## Exercise brief
Skipping all images, output the listing word for word.

- - -

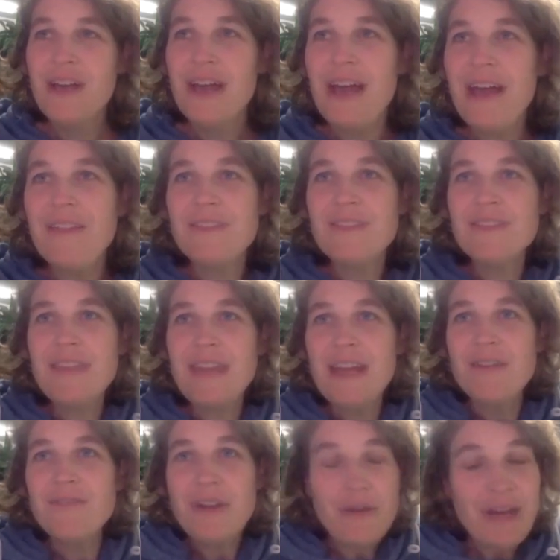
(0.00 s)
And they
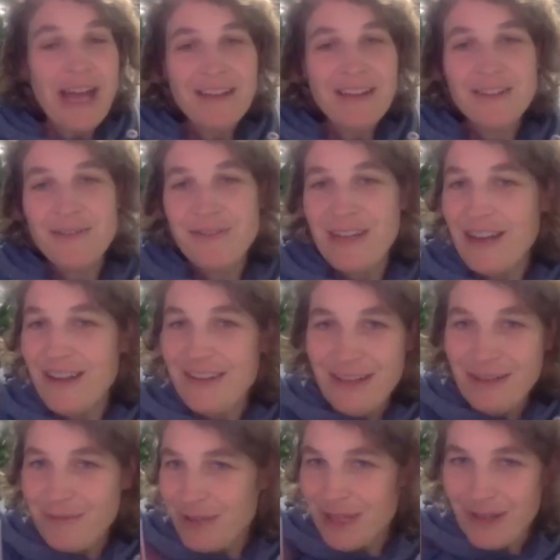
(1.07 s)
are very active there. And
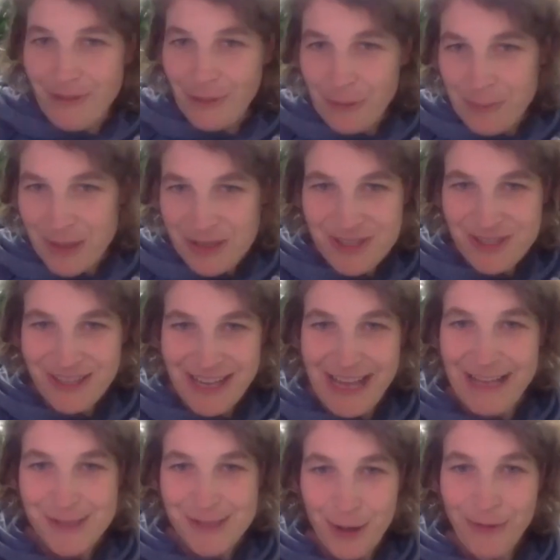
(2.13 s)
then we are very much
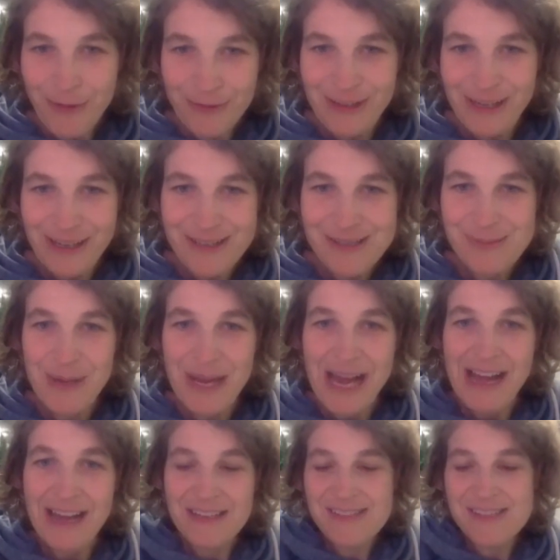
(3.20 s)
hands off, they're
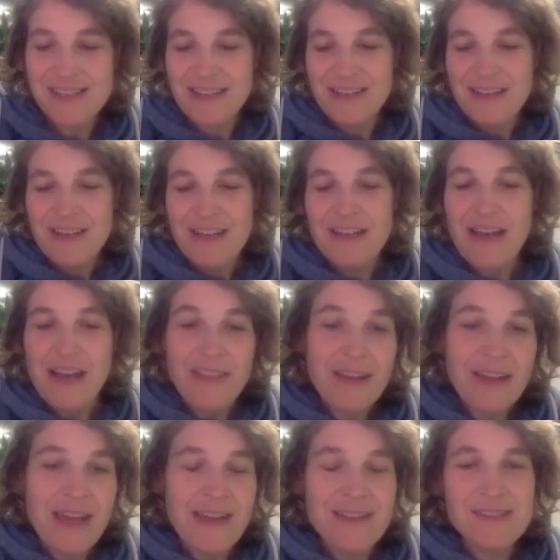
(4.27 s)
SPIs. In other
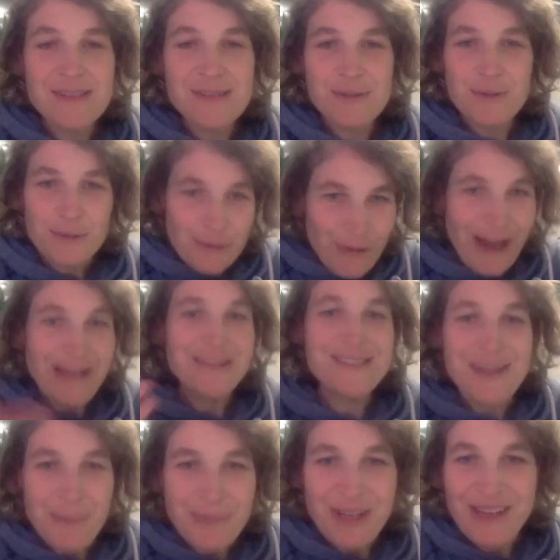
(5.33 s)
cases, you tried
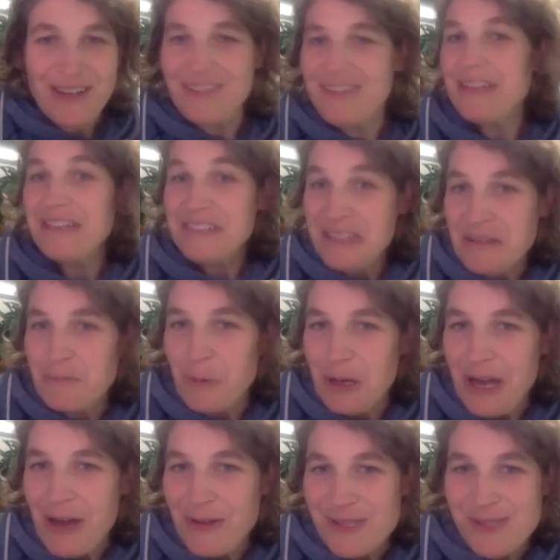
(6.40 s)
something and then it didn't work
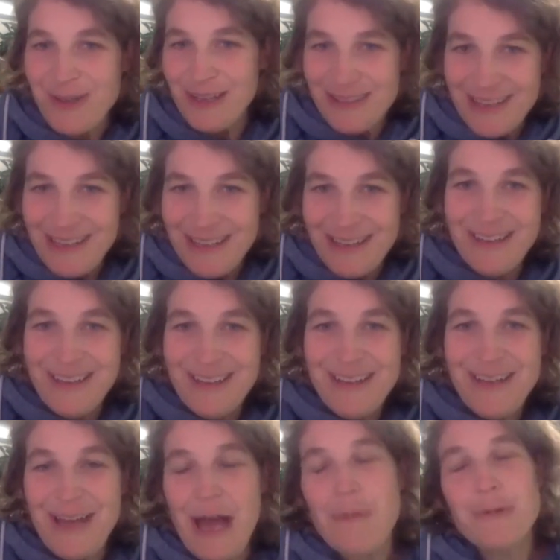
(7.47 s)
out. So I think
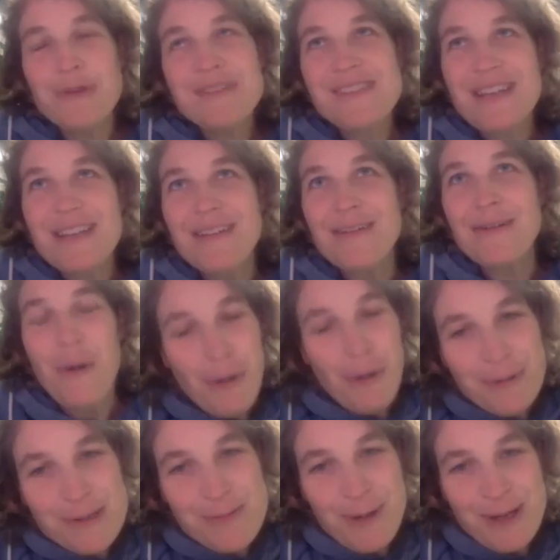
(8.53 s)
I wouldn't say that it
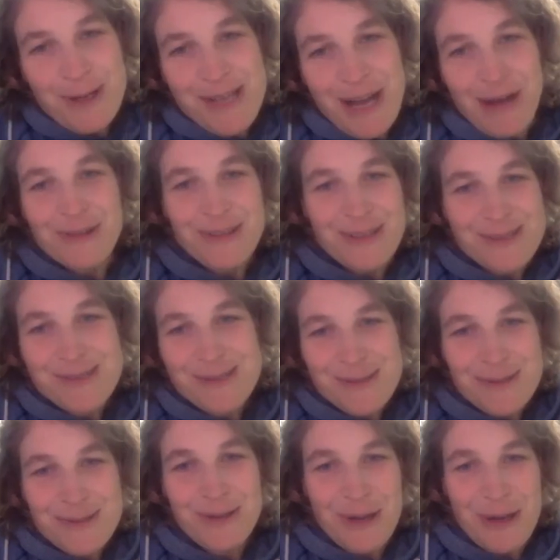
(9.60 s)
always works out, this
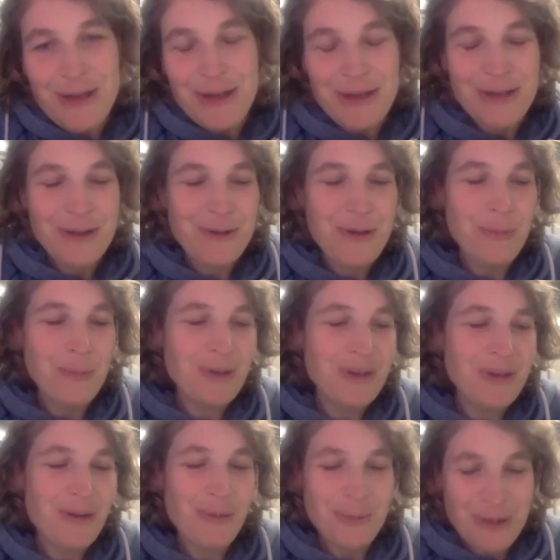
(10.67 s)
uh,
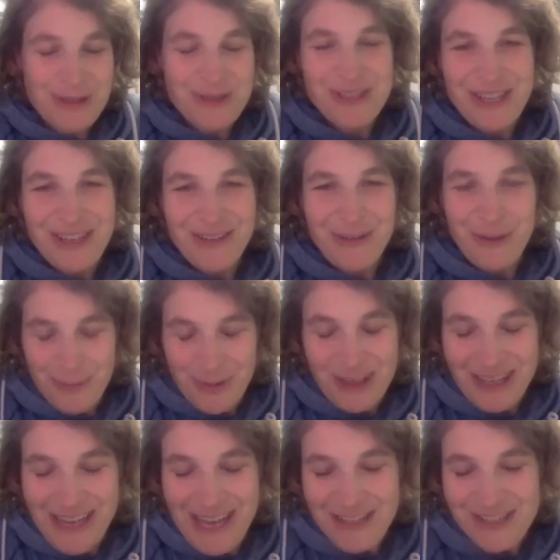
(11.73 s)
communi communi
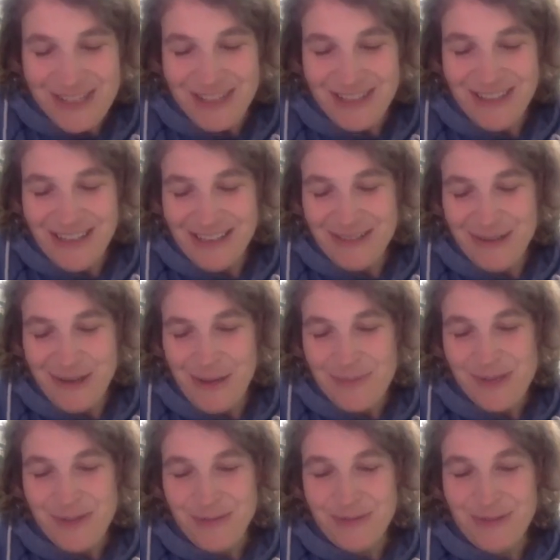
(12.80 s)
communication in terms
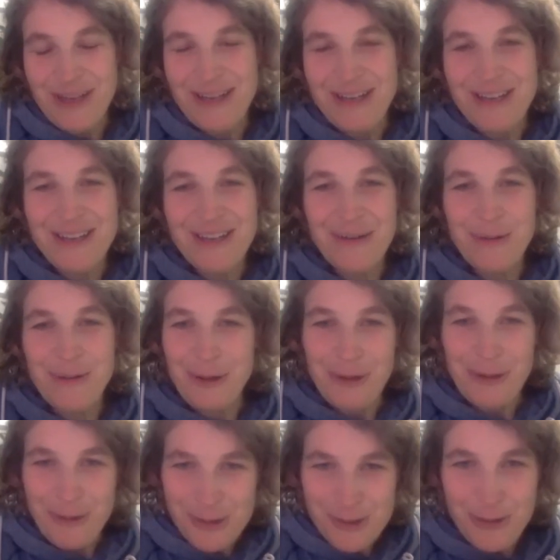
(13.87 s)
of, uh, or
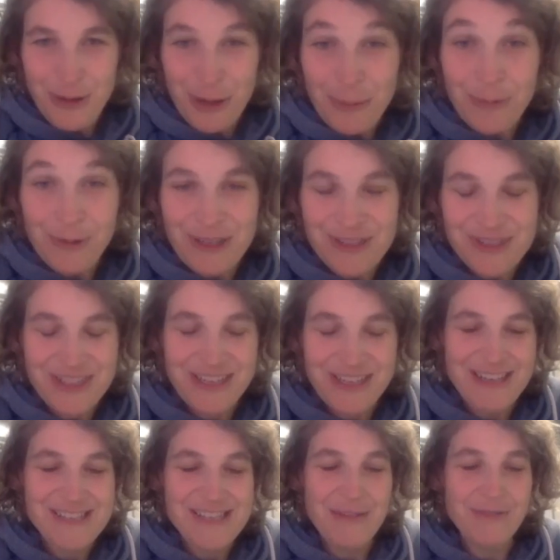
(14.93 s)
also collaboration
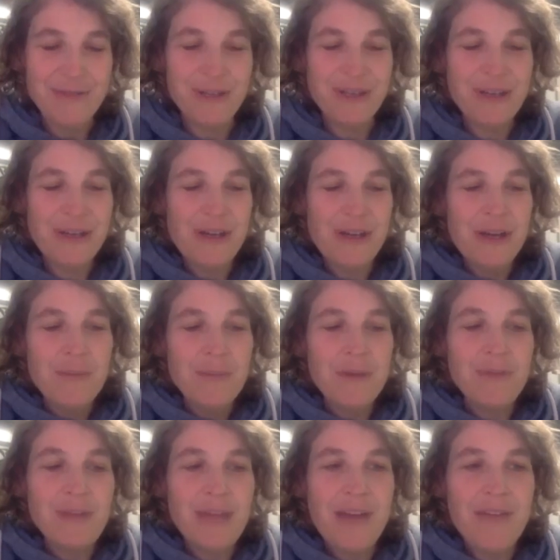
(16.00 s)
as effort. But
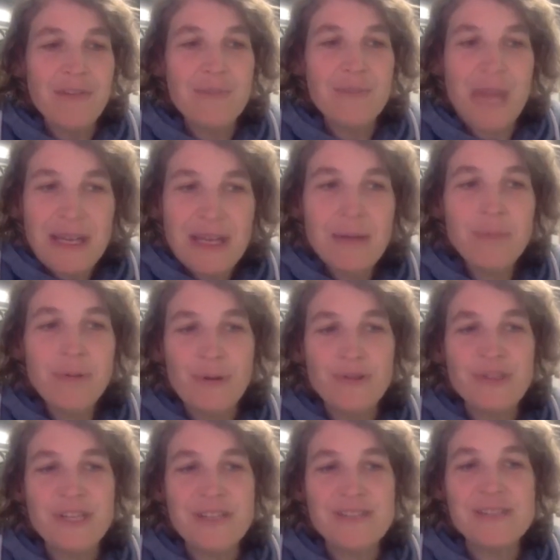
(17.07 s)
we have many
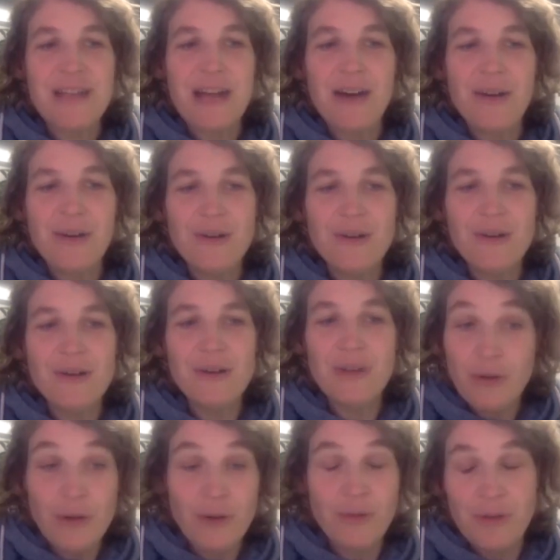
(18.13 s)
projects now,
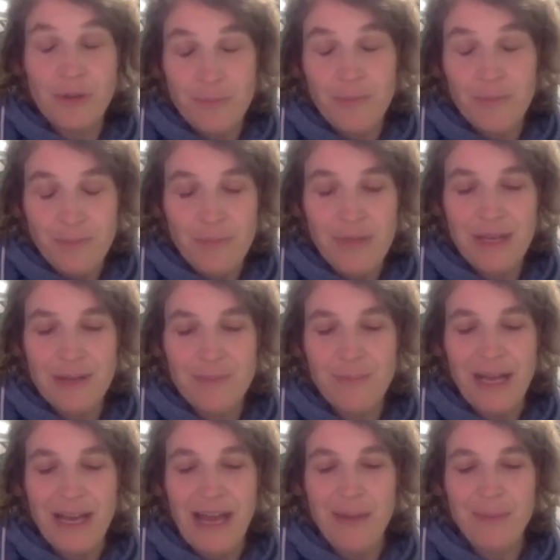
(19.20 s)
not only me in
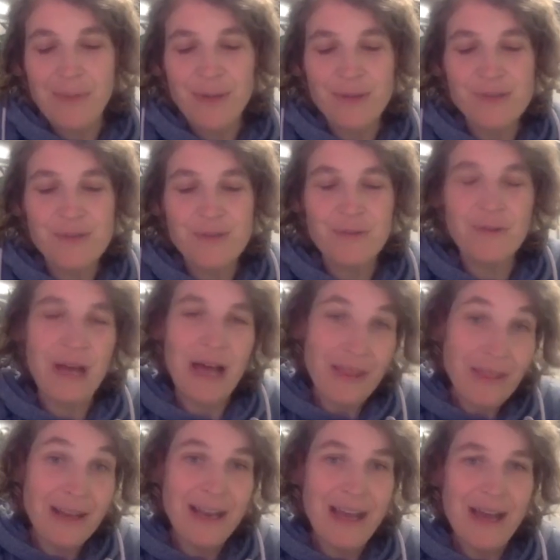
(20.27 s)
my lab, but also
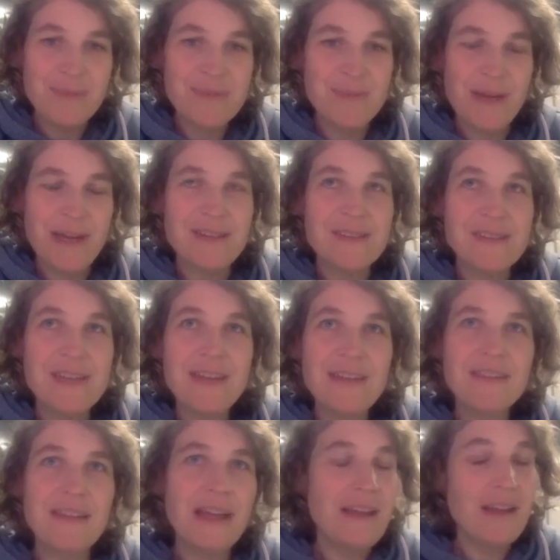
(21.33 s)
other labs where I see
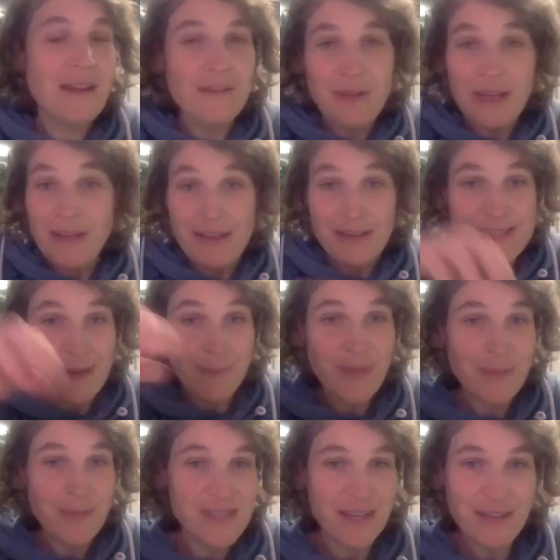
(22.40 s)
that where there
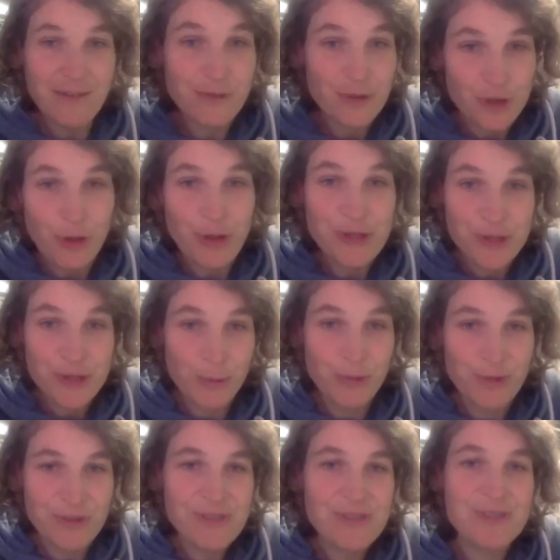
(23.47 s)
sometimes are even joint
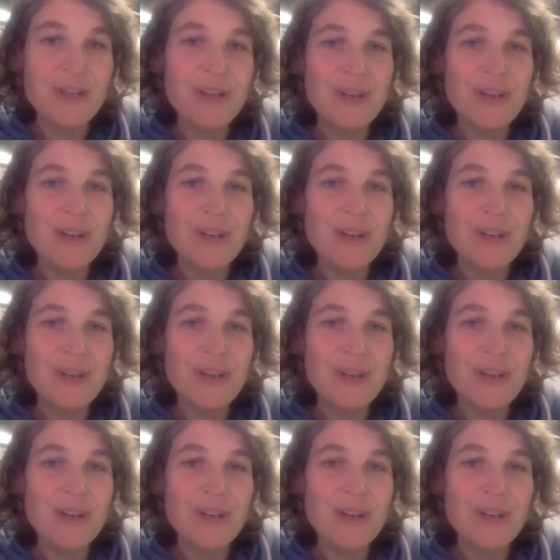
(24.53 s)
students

- - -

## Response
(0.00 s)
And they
(1.07 s)
are very active there. And
(2.13 s)
then we are very much
(3.20 s)
hands off, they're
(4.27 s)
SPIs. In other
(5.33 s)
cases, you tried
(6.40 s)
something and then it didn't work
(7.47 s)
out. So I think
(8.53 s)
I wouldn't say that it
(9.60 s)
always works out, this
(10.67 s)
uh,
(11.73 s)
communi communi
(12.80 s)
communication in terms
(13.87 s)
of, uh, or
(14.93 s)
also collaboration
(16.00 s)
as effort. But
(17.07 s)
we have many
(18.13 s)
projects now,
(19.20 s)
not only me in
(20.27 s)
my lab, but also
(21.33 s)
other labs where I see
(22.40 s)
that where there
(23.47 s)
sometimes are even joint
(24.53 s)
students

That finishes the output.